With his success at Scor, he gets his revenge, he who had hoped to succeed Claude Bébéar at the head of AXA but had lost the game once morest Henri de Castries. Influential, he joined many boards of directors, such as those of BNP Paribas, Bolloré, but also Dassault Aviation, of which he is always close to the leaders. Since 2013, he was a member of the “Committee of Elders” – a voluntary function – which had been created by Serge Dassault to manage his succession at the head of the family group. He had even become its president, and called a meeting followed by a lunch with the other members (Henri Proglio, Jean-Martin Folz, Alain Lambert, etc.) every month at the headquarters of the Dassault group, at the Champs- Elysees. “All the same… It’s not given to everyone to chair the committee of wise men of such a prestigious and strategic group for France”, he told us once more last February with pride, while categorically refusing to deliver every detail of the work of this top-secret committee. On September 4, 2018, an event had taken him by surprise and made him mad with rage. Its main shareholder, the mutualist Covéa, known for its brands Maaf, MMA and GMF, had put 8 Billions of Euro’s on the table to acquire the entire capital of Scor. Kessler knew nothing; he sees red and declares total war on his boss Thierry Derez. A very violent fight then ensues, to the delight of many law firms and banks in Paris. Kessler is in a loop, he thinks regarding it from the morning while shaving to the evening while going to bed, he puts all his energy and all his aggressiveness into the fight. The fight will last almost three years and will end in June 2021. The two groups sign a transactional agreement ending the conflict which threatened to lead to a criminal trial. Covéa is on its way.

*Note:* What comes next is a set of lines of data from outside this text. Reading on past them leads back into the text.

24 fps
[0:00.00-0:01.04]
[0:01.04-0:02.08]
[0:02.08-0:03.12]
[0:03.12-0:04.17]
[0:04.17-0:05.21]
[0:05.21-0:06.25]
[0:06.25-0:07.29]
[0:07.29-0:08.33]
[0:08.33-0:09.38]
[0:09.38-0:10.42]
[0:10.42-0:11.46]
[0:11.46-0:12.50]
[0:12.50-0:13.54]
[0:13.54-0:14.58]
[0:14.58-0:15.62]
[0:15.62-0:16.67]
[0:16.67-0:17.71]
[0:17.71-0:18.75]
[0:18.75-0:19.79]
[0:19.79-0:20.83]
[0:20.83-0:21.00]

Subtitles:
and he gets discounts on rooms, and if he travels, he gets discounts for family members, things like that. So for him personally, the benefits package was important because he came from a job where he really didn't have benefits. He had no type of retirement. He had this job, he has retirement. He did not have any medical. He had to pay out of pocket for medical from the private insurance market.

READ ALSODenis Kessler – Building the knowledge society

Denis Kessler is also a boss renowned for his freedom of speech – in other words, for his “big mouth”. The “at the same time” is not in his genes. former economics professor extols the virtues of the marketil is liberal from head to toe and proud of it. He groans, or rather he howls once morest a bloated State, once morest a France incapable of reforming itself, once morest a country which drags its level of indebtedness like a ball, once morest a French educational system which is going straight into the wall. “For forty years I have seen the procrastination and denial in which politicians, legislature following legislature, maintain our country, for lack of lucidity and courage. This sentence goes back to an interview given to the Point in 2012, but he might have pronounced it yesterday.

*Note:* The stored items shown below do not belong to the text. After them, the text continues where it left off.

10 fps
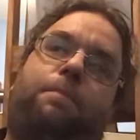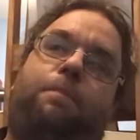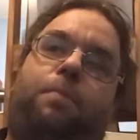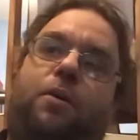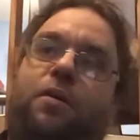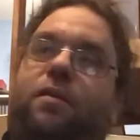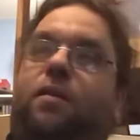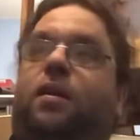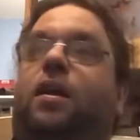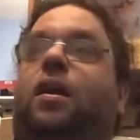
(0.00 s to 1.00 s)

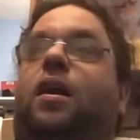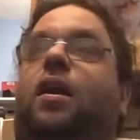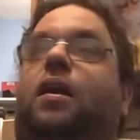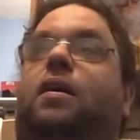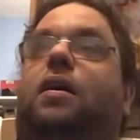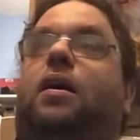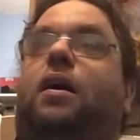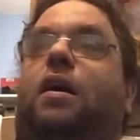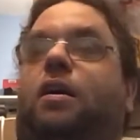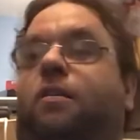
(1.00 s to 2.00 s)
Personally,
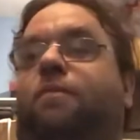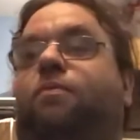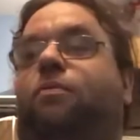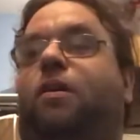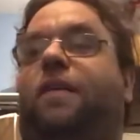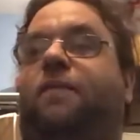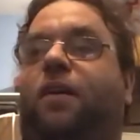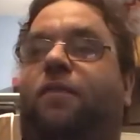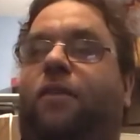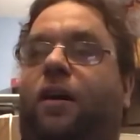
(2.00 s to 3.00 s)
if I'd
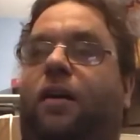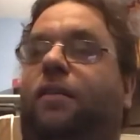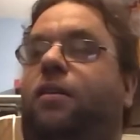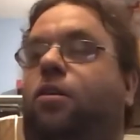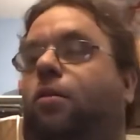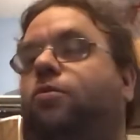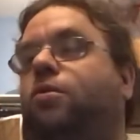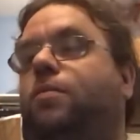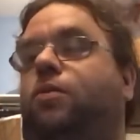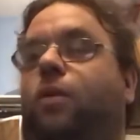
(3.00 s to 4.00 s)
have had the option
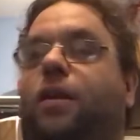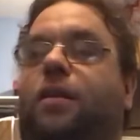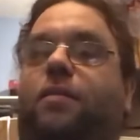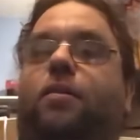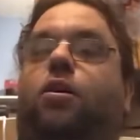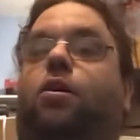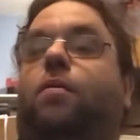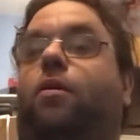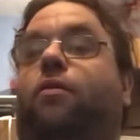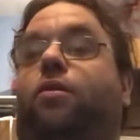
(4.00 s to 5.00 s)
between this and Arkham
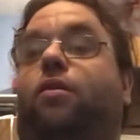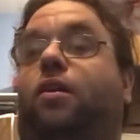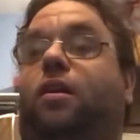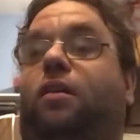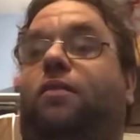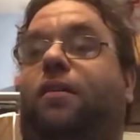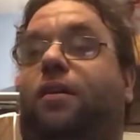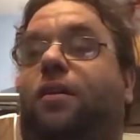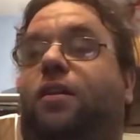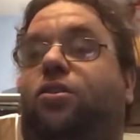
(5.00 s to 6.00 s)
Horror
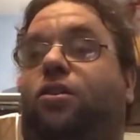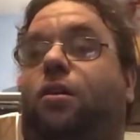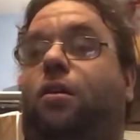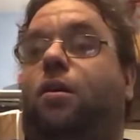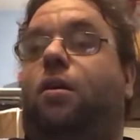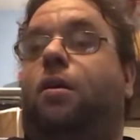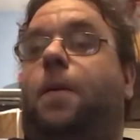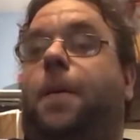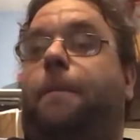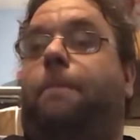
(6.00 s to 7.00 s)
2nd Edition,
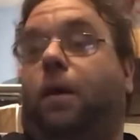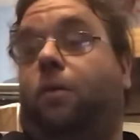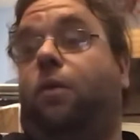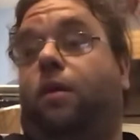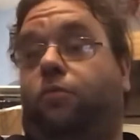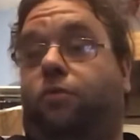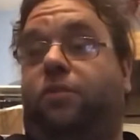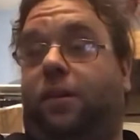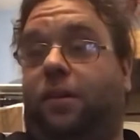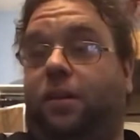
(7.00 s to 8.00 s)
back when I bought
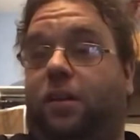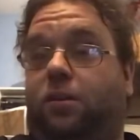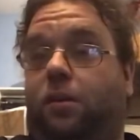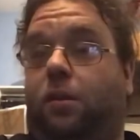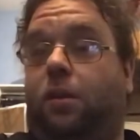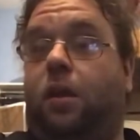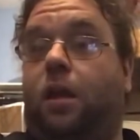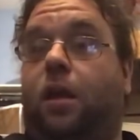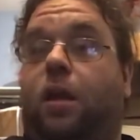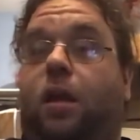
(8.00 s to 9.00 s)
2nd Edition,
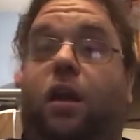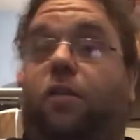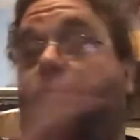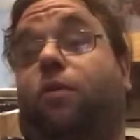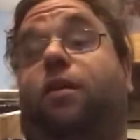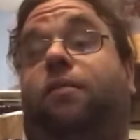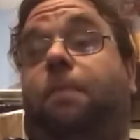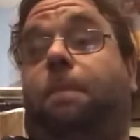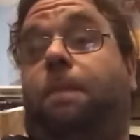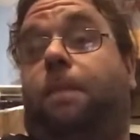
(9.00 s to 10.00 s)
I'd have brought this.
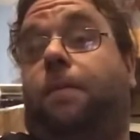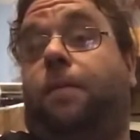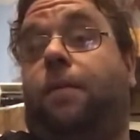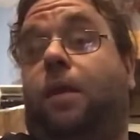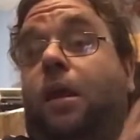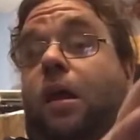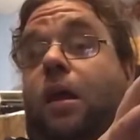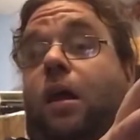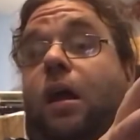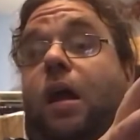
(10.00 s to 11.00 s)

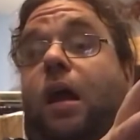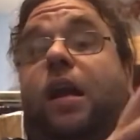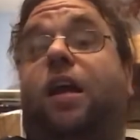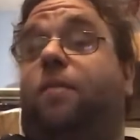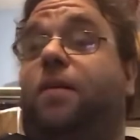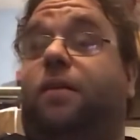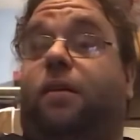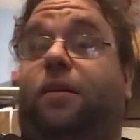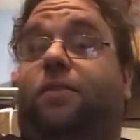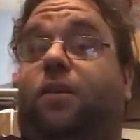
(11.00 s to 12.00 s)
And I'd have been
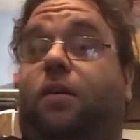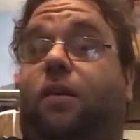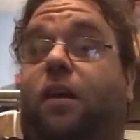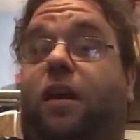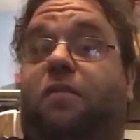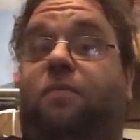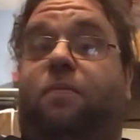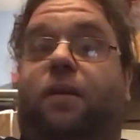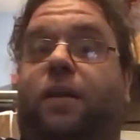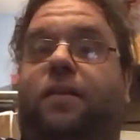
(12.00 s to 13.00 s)
satisfied. I've
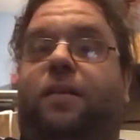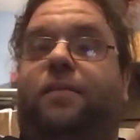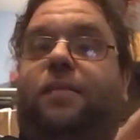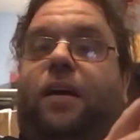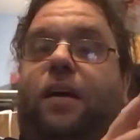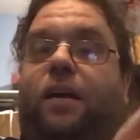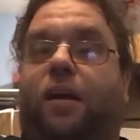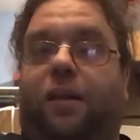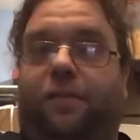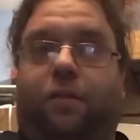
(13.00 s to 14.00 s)
played this a
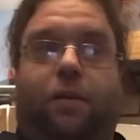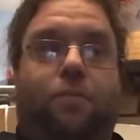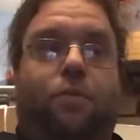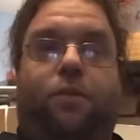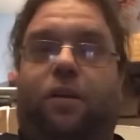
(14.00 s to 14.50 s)
hell of a lot more than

He railed once morest politicians who “don’t take the time to think”

On February 9, before taking us back to the elevator, Denis Kessler had put a bundle of books in our arms. He loved books above all else, he had his office full of them, novels, essays, encyclopedias. Under his sole impetus, Scor had also taken over in 2014 THE French university press (PUF) and the Belin editions to merge them intosuite in the Humensis publishing house. Kessler had this habit of offering books to his interlocutors. To the politicians he met, he systematically sent a copy of the Dictionary of Ethics and Moral Philosophy, directed by the philosopher Monique Canto-Sperber. 2 volumes, 2,240 pages… “A political leader must reflect on the meaning of words, justice, law, solidarity… If they regularly consulted this book, I am convinced that the debate of ideas would be of a different order than today! But they don’t take the time to do it…”READ ALSO At the Opera, the off evenings of the CAC 40

During our last visit, the president of Scor gave us a little pocket book mixing French and Latin versions that he was particularly fond of. It was called Nothing new under the sun (There is nothing new under the sun, in Latin). In this collection of texts from Latin literature, we can read texts on insecurity in the city, the corruption of the powerful, the influx of foreigners, natural disasters, power and profit… see that, two millennia earlier, in Antiquity, the same problems and the same findings had already been posed. “These texts are incredible, they are astoundingly modern. There really is nothing new under the sun! Everything is an eternal restart. Denis Kessler, an atypical, eruptive, brilliant boss, capitalist, economist and philosopher, died on June 9, 2023.